* Work task *
Leave out any pictures and transcribe all other data below exactly.

Start of Provided data

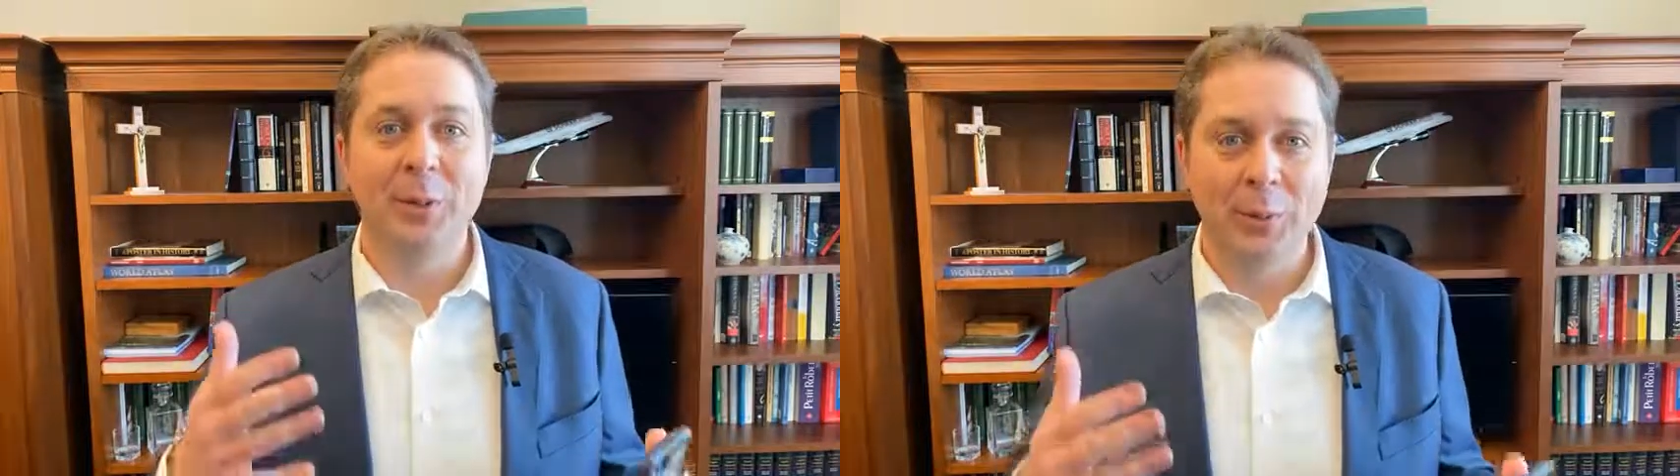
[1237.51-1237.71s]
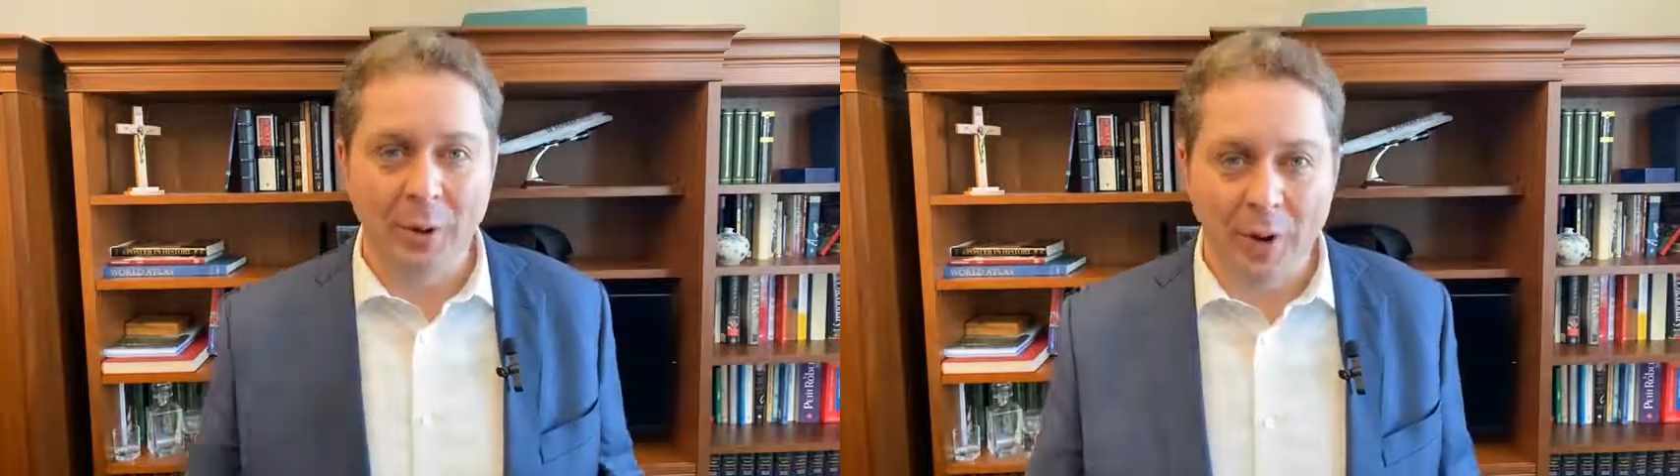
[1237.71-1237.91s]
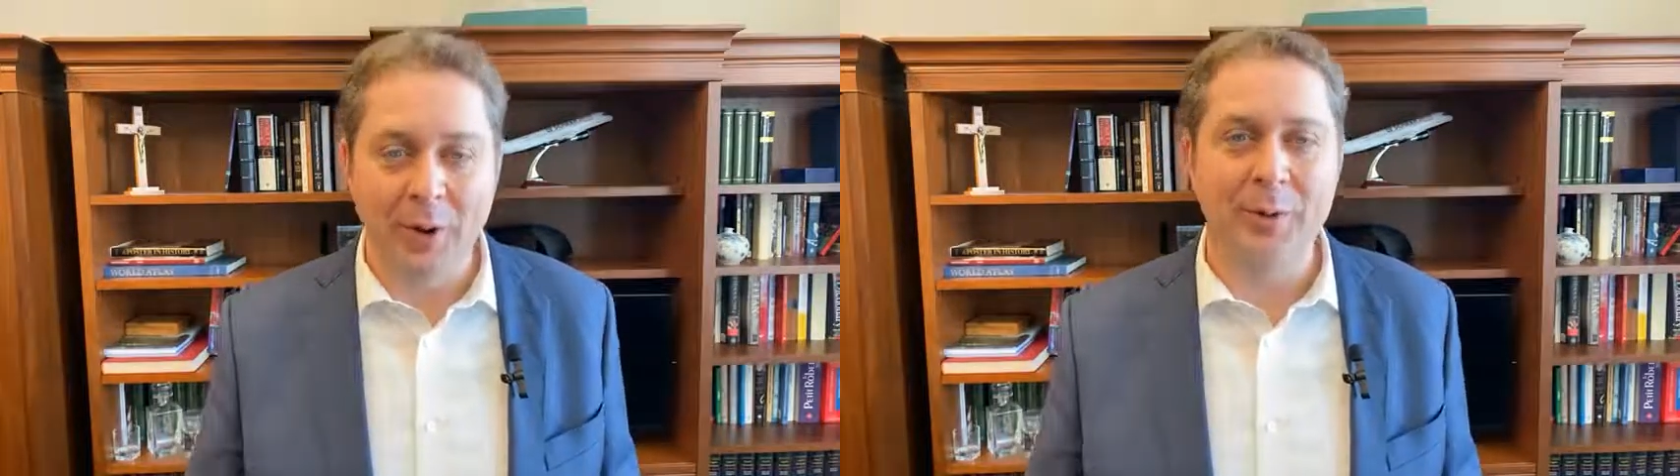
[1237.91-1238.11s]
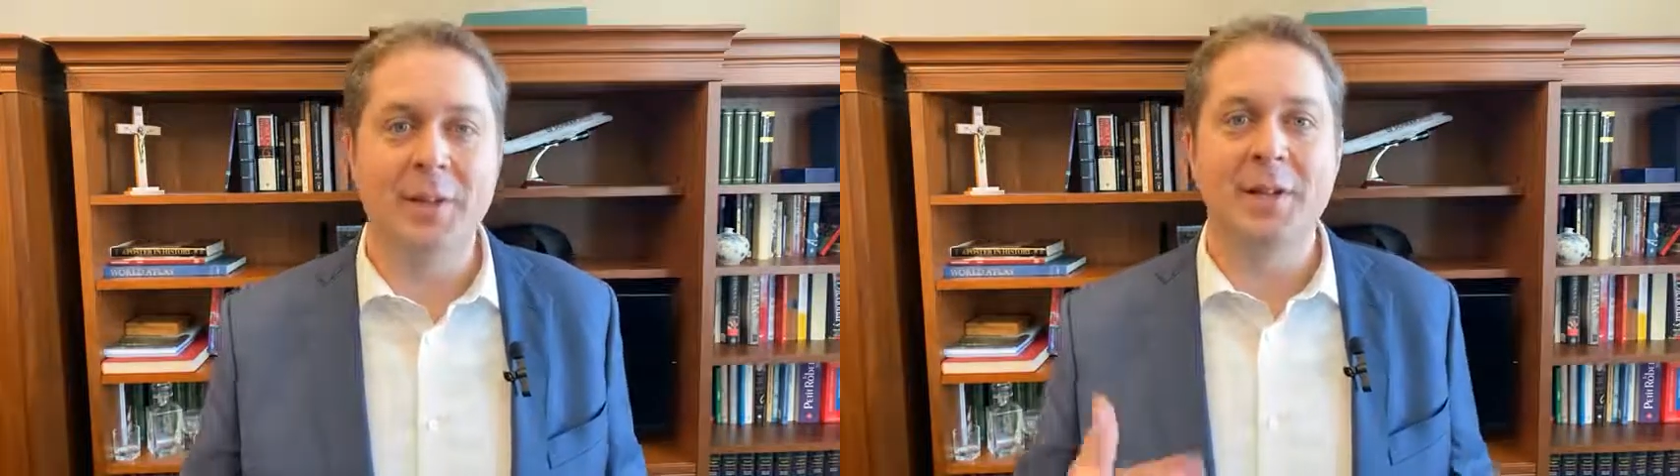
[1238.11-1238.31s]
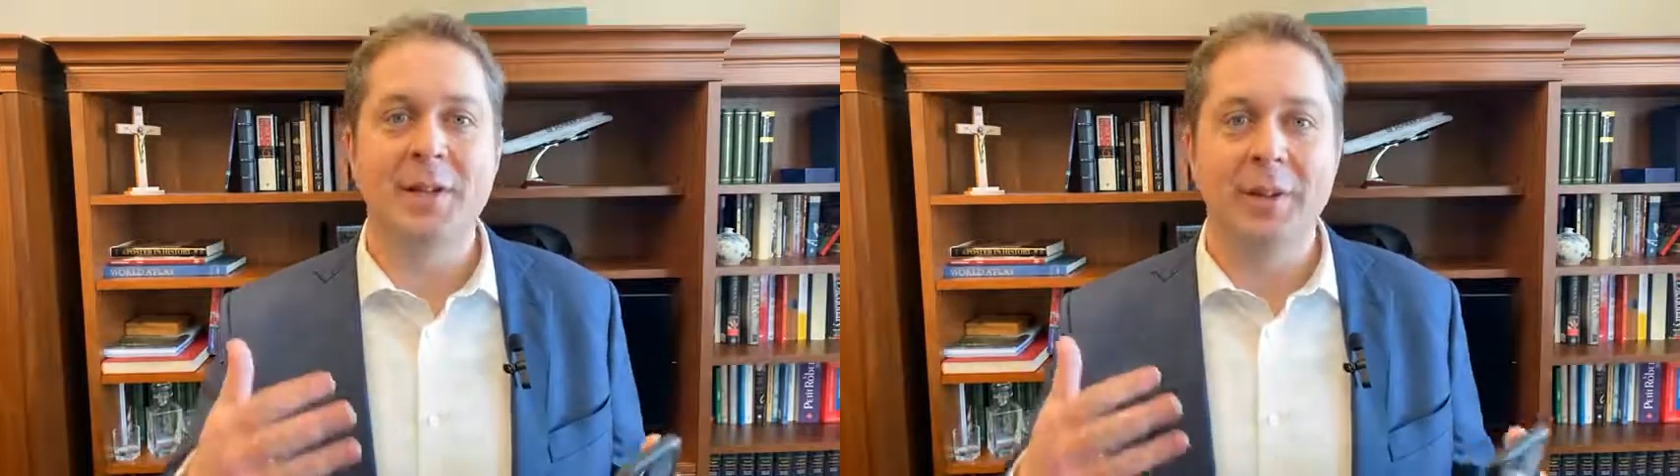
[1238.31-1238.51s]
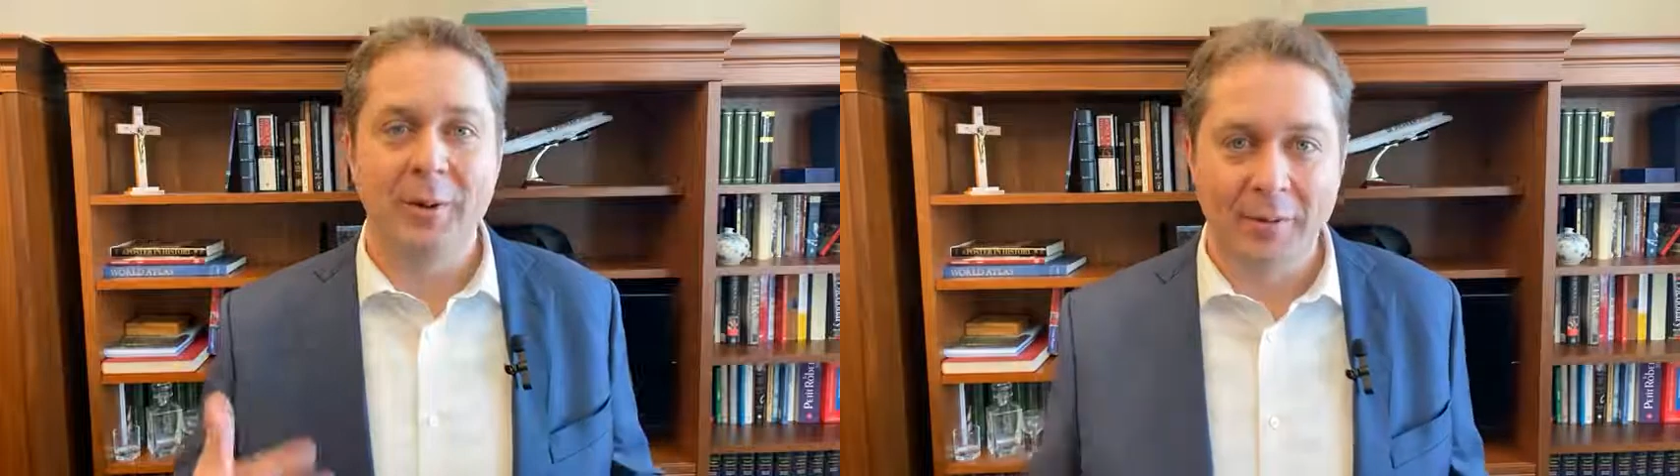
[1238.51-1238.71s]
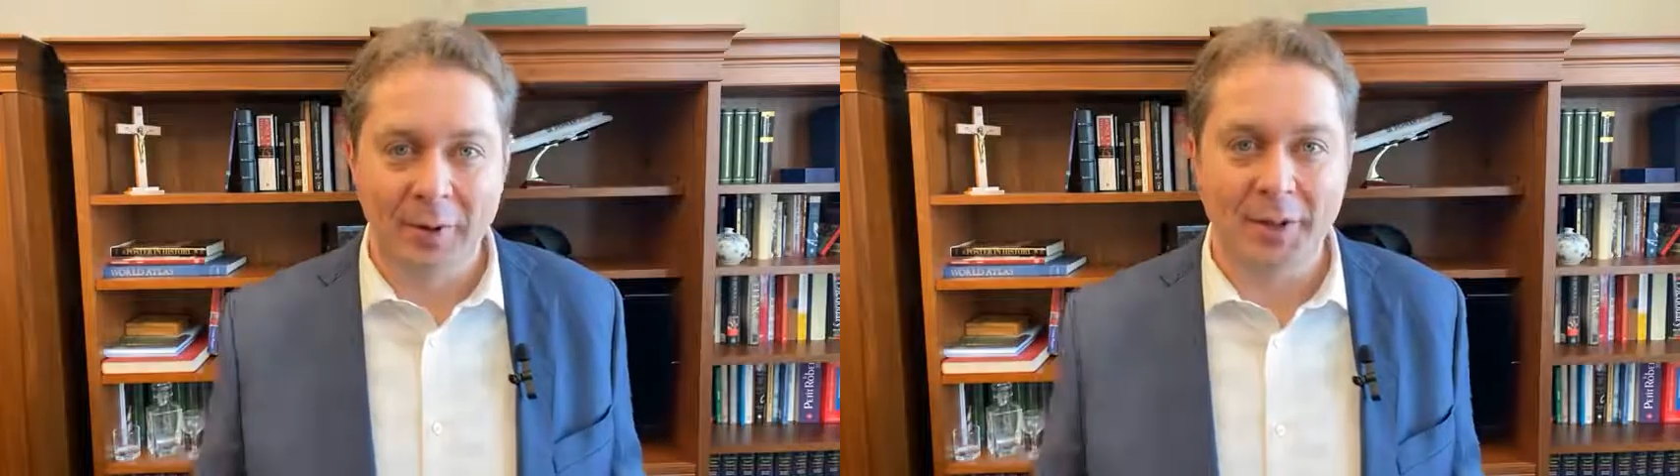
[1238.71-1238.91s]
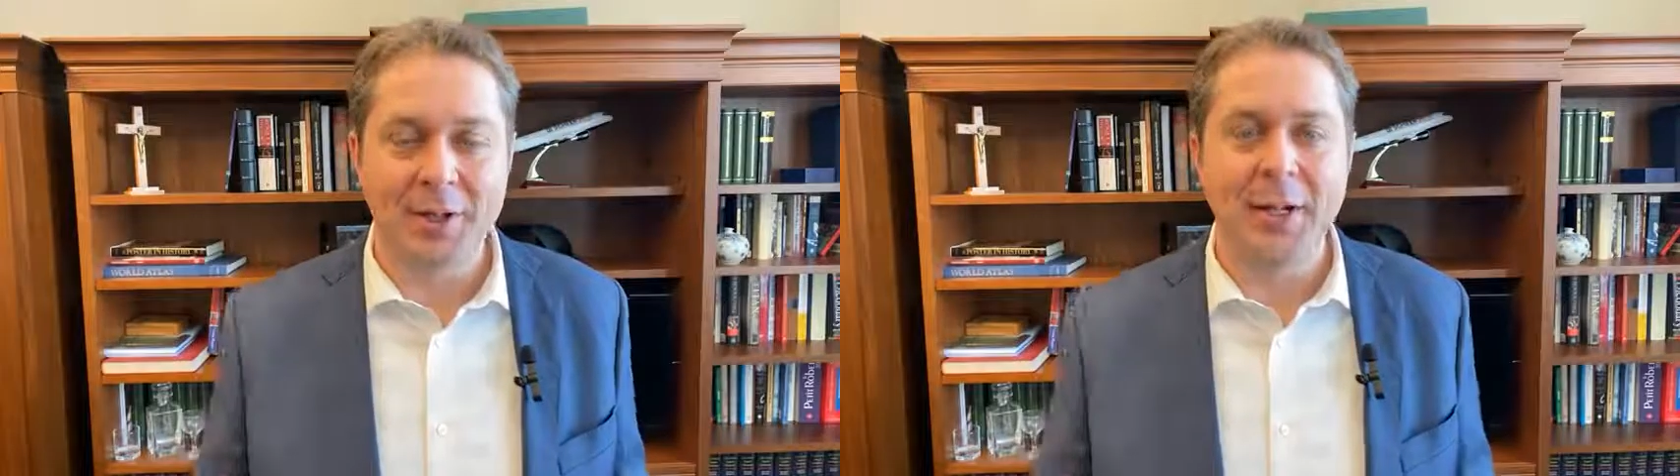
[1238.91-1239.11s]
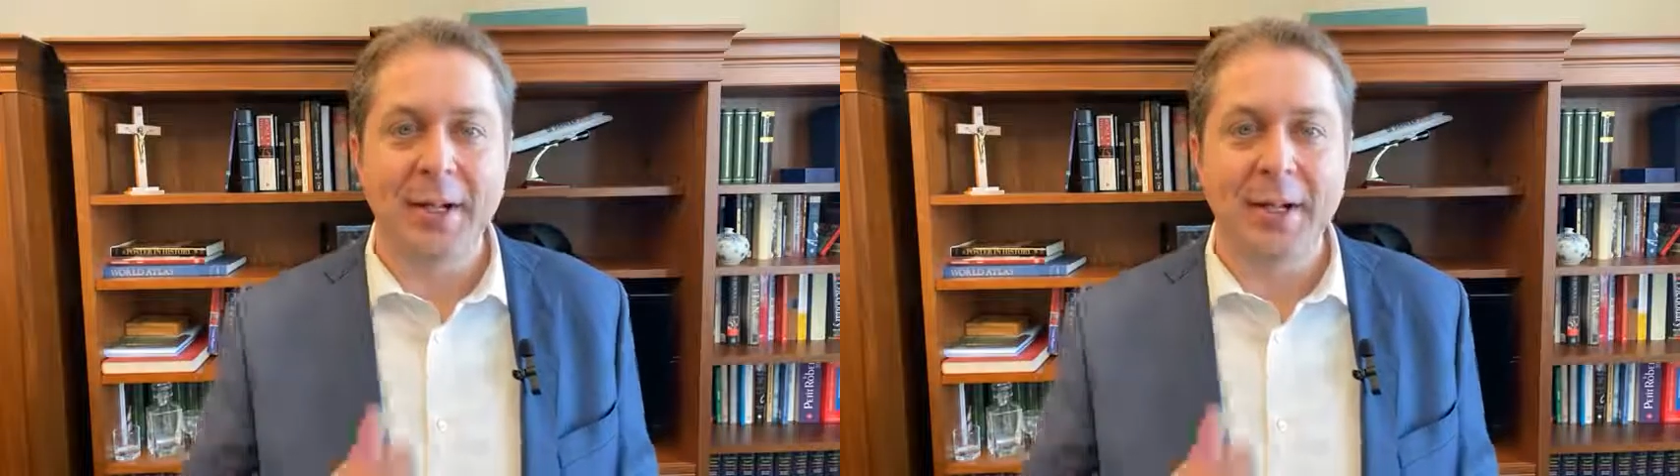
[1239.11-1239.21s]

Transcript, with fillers: will always function,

End of Provided data

* Exercise result *
[1237.51-1237.71s]
[1237.71-1237.91s]
[1237.91-1238.11s]
[1238.11-1238.31s]
[1238.31-1238.51s]
[1238.51-1238.71s]
[1238.71-1238.91s]
[1238.91-1239.11s]
[1239.11-1239.21s]

Transcript, with fillers: will always function,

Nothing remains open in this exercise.